Where the line containing "[00:02:16.60 to 00:02:17.60]" appears, begin retyping; continue exactly through the final line of the data. Omit every picture.
>>>>
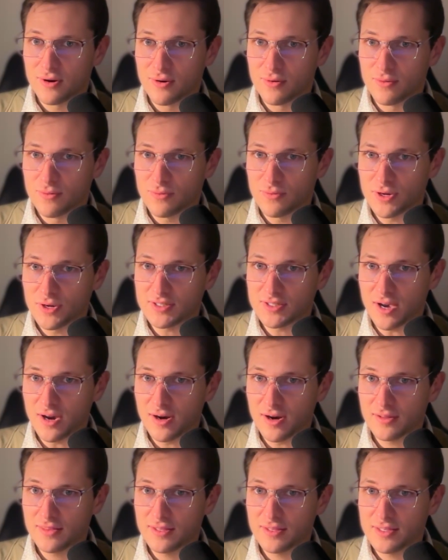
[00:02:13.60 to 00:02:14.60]
What
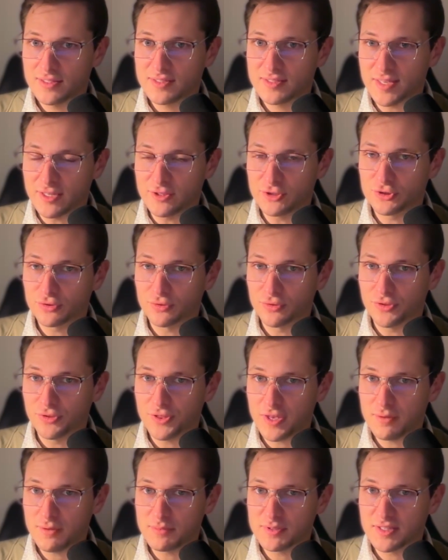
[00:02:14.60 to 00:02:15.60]
are the central
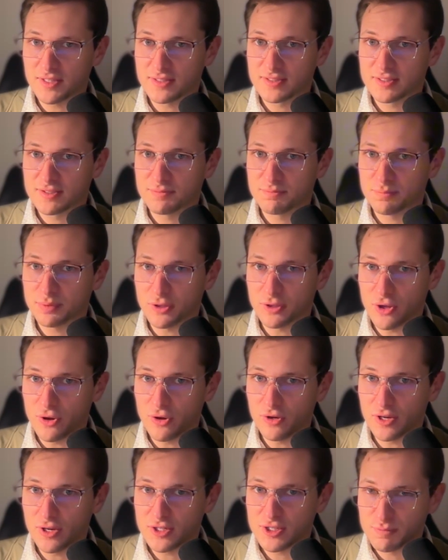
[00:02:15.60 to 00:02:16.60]
themes
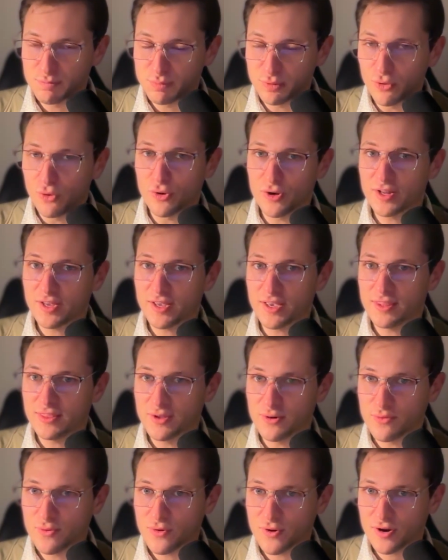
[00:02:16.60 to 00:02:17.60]
explored in the
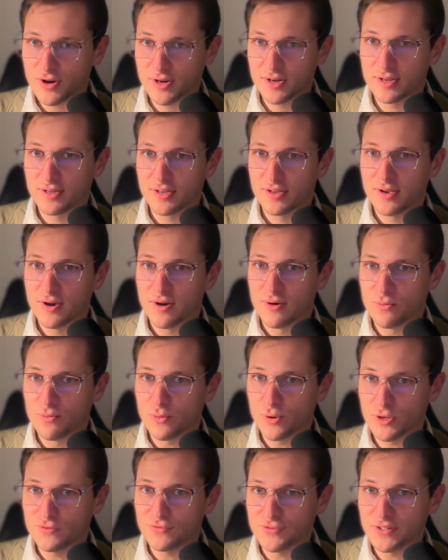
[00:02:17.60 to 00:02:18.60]
work?
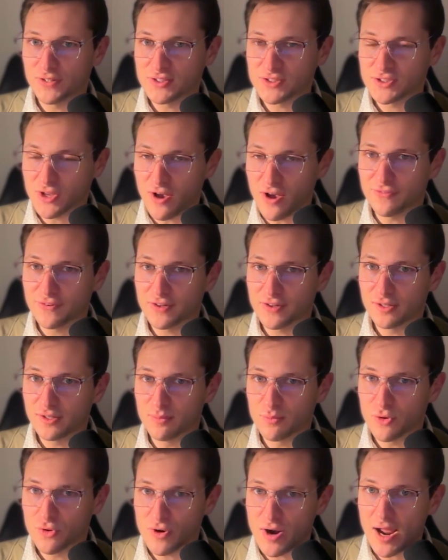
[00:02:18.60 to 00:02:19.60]
What philosophical,
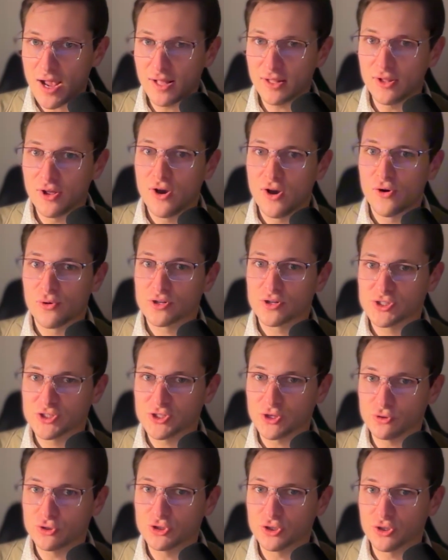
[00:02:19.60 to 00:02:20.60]
moral, or
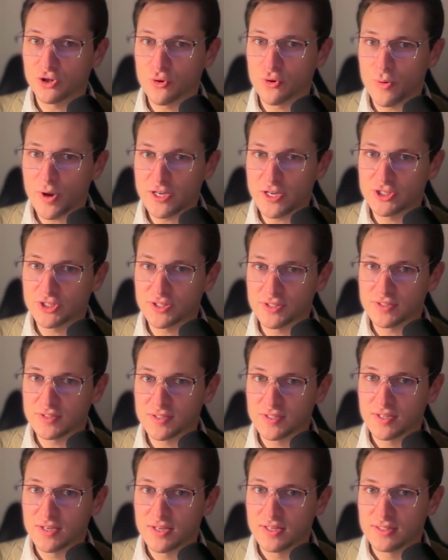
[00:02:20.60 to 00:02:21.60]
social questions
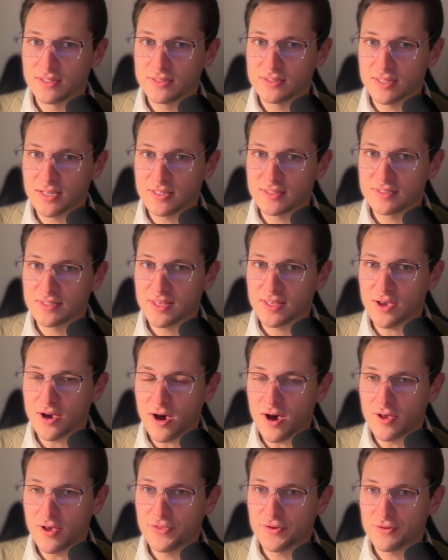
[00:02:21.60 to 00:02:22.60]
does the
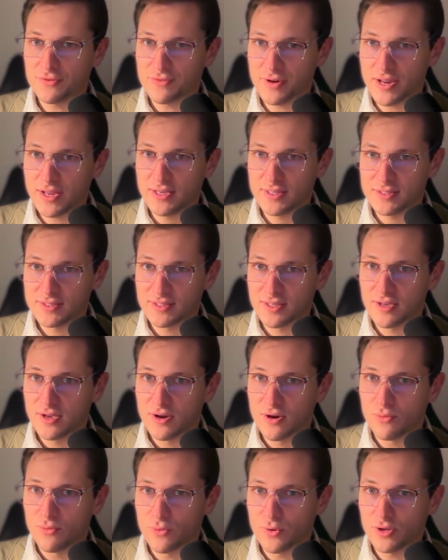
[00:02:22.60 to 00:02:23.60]
author raise?
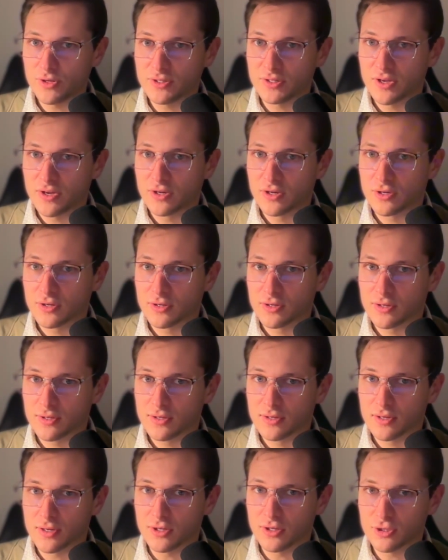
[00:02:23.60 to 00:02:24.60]
What
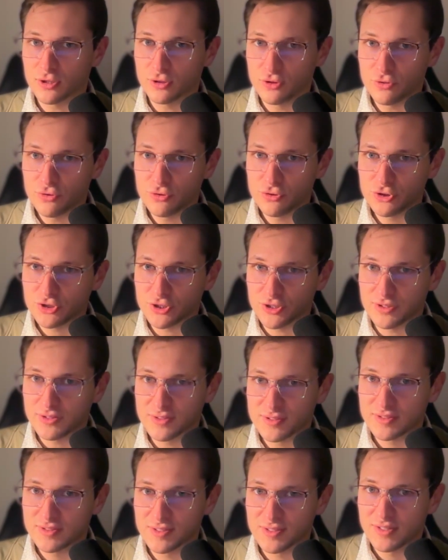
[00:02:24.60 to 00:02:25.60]

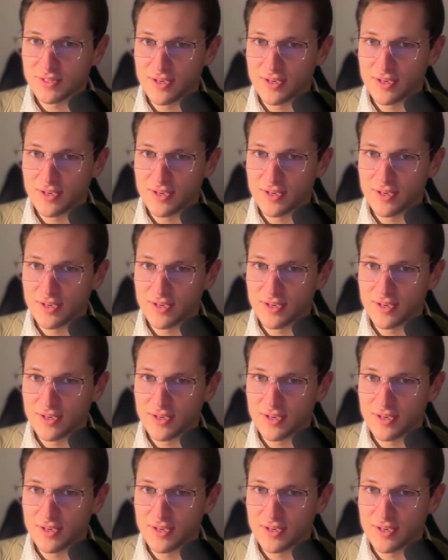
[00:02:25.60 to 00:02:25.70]
conclusions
<<<<
* _RESULT OF THIS TASK_:
[00:02:16.60 to 00:02:17.60]
explored in the
[00:02:17.60 to 00:02:18.60]
work?
[00:02:18.60 to 00:02:19.60]
What philosophical,
[00:02:19.60 to 00:02:20.60]
moral, or
[00:02:20.60 to 00:02:21.60]
social questions
[00:02:21.60 to 00:02:22.60]
does the
[00:02:22.60 to 00:02:23.60]
author raise?
[00:02:23.60 to 00:02:24.60]
What
[00:02:24.60 to 00:02:25.60]

[00:02:25.60 to 00:02:25.70]
conclusions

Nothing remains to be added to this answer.